## [DATASET CONTENT]
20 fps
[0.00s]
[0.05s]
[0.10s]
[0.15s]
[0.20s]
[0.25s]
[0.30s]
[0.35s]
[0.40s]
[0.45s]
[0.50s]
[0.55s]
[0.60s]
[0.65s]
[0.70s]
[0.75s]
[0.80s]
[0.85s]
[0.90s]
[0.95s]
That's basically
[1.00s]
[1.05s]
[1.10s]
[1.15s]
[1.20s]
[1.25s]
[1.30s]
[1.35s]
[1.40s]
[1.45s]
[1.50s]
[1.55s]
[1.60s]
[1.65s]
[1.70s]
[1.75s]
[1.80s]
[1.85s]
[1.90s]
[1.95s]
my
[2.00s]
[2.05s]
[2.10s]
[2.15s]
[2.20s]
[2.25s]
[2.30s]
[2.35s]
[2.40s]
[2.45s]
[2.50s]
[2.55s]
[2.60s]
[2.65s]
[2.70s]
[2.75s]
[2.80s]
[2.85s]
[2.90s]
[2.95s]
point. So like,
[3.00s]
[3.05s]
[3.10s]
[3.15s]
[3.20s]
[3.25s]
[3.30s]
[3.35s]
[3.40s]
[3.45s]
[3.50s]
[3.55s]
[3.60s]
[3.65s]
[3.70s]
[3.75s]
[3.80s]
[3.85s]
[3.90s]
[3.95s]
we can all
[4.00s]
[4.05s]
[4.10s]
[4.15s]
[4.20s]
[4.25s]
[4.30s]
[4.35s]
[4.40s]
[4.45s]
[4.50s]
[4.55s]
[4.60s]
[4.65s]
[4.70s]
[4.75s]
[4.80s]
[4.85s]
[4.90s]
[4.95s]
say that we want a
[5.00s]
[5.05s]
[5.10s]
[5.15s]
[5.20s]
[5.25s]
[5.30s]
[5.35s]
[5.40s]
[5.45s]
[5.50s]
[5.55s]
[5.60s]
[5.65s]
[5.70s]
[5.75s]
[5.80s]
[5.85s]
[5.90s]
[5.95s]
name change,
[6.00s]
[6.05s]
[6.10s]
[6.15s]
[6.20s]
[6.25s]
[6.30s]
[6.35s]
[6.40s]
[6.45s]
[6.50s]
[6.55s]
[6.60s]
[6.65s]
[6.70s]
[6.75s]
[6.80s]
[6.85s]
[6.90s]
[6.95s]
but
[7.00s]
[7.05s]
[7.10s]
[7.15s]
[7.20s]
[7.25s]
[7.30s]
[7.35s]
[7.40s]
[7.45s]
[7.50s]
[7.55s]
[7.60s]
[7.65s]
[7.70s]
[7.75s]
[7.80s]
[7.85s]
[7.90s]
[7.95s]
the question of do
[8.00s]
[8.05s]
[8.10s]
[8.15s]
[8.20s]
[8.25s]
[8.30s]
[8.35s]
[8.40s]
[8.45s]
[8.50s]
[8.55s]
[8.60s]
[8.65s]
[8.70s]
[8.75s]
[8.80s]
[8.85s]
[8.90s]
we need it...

## [WHAT YOU NEED TO DO]
Transcribe each entry exactly.

## [WORKED SOLUTION]
20 fps
[0.00s]
[0.05s]
[0.10s]
[0.15s]
[0.20s]
[0.25s]
[0.30s]
[0.35s]
[0.40s]
[0.45s]
[0.50s]
[0.55s]
[0.60s]
[0.65s]
[0.70s]
[0.75s]
[0.80s]
[0.85s]
[0.90s]
[0.95s]
That's basically
[1.00s]
[1.05s]
[1.10s]
[1.15s]
[1.20s]
[1.25s]
[1.30s]
[1.35s]
[1.40s]
[1.45s]
[1.50s]
[1.55s]
[1.60s]
[1.65s]
[1.70s]
[1.75s]
[1.80s]
[1.85s]
[1.90s]
[1.95s]
my
[2.00s]
[2.05s]
[2.10s]
[2.15s]
[2.20s]
[2.25s]
[2.30s]
[2.35s]
[2.40s]
[2.45s]
[2.50s]
[2.55s]
[2.60s]
[2.65s]
[2.70s]
[2.75s]
[2.80s]
[2.85s]
[2.90s]
[2.95s]
point. So like,
[3.00s]
[3.05s]
[3.10s]
[3.15s]
[3.20s]
[3.25s]
[3.30s]
[3.35s]
[3.40s]
[3.45s]
[3.50s]
[3.55s]
[3.60s]
[3.65s]
[3.70s]
[3.75s]
[3.80s]
[3.85s]
[3.90s]
[3.95s]
we can all
[4.00s]
[4.05s]
[4.10s]
[4.15s]
[4.20s]
[4.25s]
[4.30s]
[4.35s]
[4.40s]
[4.45s]
[4.50s]
[4.55s]
[4.60s]
[4.65s]
[4.70s]
[4.75s]
[4.80s]
[4.85s]
[4.90s]
[4.95s]
say that we want a
[5.00s]
[5.05s]
[5.10s]
[5.15s]
[5.20s]
[5.25s]
[5.30s]
[5.35s]
[5.40s]
[5.45s]
[5.50s]
[5.55s]
[5.60s]
[5.65s]
[5.70s]
[5.75s]
[5.80s]
[5.85s]
[5.90s]
[5.95s]
name change,
[6.00s]
[6.05s]
[6.10s]
[6.15s]
[6.20s]
[6.25s]
[6.30s]
[6.35s]
[6.40s]
[6.45s]
[6.50s]
[6.55s]
[6.60s]
[6.65s]
[6.70s]
[6.75s]
[6.80s]
[6.85s]
[6.90s]
[6.95s]
but
[7.00s]
[7.05s]
[7.10s]
[7.15s]
[7.20s]
[7.25s]
[7.30s]
[7.35s]
[7.40s]
[7.45s]
[7.50s]
[7.55s]
[7.60s]
[7.65s]
[7.70s]
[7.75s]
[7.80s]
[7.85s]
[7.90s]
[7.95s]
the question of do
[8.00s]
[8.05s]
[8.10s]
[8.15s]
[8.20s]
[8.25s]
[8.30s]
[8.35s]
[8.40s]
[8.45s]
[8.50s]
[8.55s]
[8.60s]
[8.65s]
[8.70s]
[8.75s]
[8.80s]
[8.85s]
[8.90s]
we need it...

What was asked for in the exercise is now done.